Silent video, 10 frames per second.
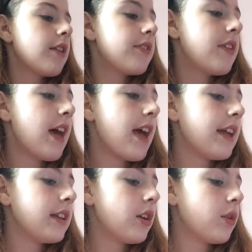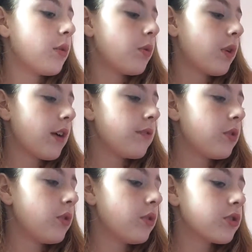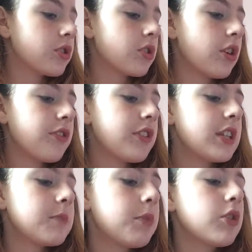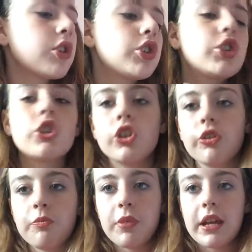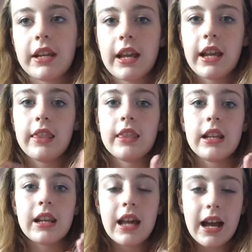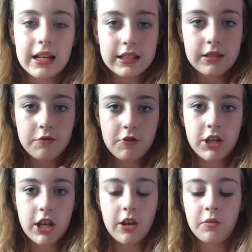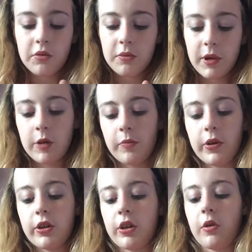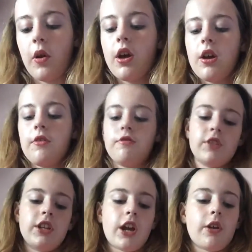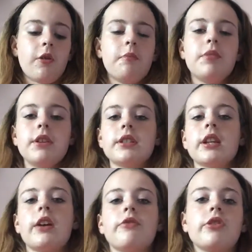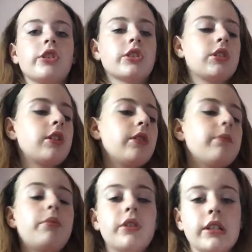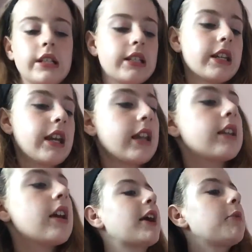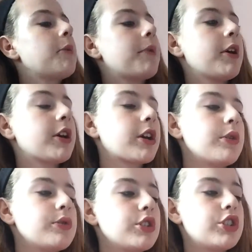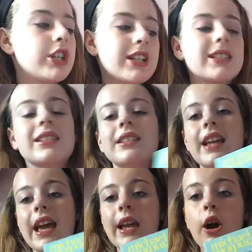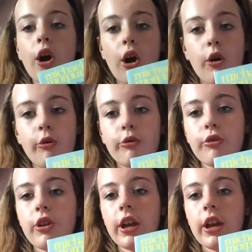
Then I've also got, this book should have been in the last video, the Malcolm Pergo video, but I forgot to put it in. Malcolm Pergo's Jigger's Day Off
---
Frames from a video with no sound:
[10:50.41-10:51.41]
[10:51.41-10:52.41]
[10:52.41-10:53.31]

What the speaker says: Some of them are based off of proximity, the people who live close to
---
■ Instructions to follow ■
Of the lines above, extract only those from the line with "[10:50.41-10:51.41]" to the line with "What the speaker", both included, exactly as written.

■ Your solution ■
[10:50.41-10:51.41]
[10:51.41-10:52.41]
[10:52.41-10:53.31]

What the speaker says: Some of them are based off of proximity, the people who live close to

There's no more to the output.